C10 sensitizes Mtb to acid stress. (A) WT Mtb was cultured in Sauton’s media at pH 7.0 or 5.5 in the presence of DMSO or 50 μM C10, and viable bacteria were enumerated over time. n = 3. Mean ± SEM values are graphed. ****P < 0.0001; ns, not significant by two-way ANOVA with Tukey’s test. Relevant comparisons are indicated. Complete statistics are provided in SI Appendix, Table S1. (B) WT Mtb was cultured on Sauton’s agar, pH 5.5, with 25 μM C10 or DMSO, and pictures were taken at 43 d.
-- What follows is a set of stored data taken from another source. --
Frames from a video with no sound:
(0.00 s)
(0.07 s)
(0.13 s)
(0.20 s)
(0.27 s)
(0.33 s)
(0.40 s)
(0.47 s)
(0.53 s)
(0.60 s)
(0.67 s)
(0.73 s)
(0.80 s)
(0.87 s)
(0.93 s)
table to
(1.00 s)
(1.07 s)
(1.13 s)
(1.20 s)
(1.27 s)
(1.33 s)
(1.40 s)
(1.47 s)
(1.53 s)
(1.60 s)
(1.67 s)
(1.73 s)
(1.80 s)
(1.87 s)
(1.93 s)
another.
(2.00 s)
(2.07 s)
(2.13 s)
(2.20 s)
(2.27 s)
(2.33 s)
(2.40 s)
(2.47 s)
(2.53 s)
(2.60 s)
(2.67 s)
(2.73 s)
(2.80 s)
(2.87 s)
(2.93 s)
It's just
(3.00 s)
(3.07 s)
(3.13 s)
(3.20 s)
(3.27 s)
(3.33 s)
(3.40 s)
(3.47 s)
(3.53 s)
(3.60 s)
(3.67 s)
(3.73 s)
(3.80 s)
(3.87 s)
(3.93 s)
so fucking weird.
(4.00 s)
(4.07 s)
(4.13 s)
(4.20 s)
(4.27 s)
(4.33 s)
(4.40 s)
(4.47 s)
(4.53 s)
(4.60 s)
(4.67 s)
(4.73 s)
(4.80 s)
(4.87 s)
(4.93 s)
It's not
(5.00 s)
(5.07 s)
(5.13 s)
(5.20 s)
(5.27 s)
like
Growth on pH 7.0 agar is shown in Fig. 2D.

Fig. 6.

C10 potentiates killing by Q203. WT Mtb was cultured with 25 μM C10 ± 400 nM Q203 for 15 d, followed by enumeration of surviving cfu. (A) A representative image of the culture dilutions plated to enumerate cfu is shown. (B) Bacterial survival was quantified relative to DMSO-treated samples. n = 6. Values are mean ± SEM. **P < 0.01, one-way ANOVA with Tukey’s test. Relevant comparisons are indicated. Complete statistics are provided in SI Appendix, Table S1.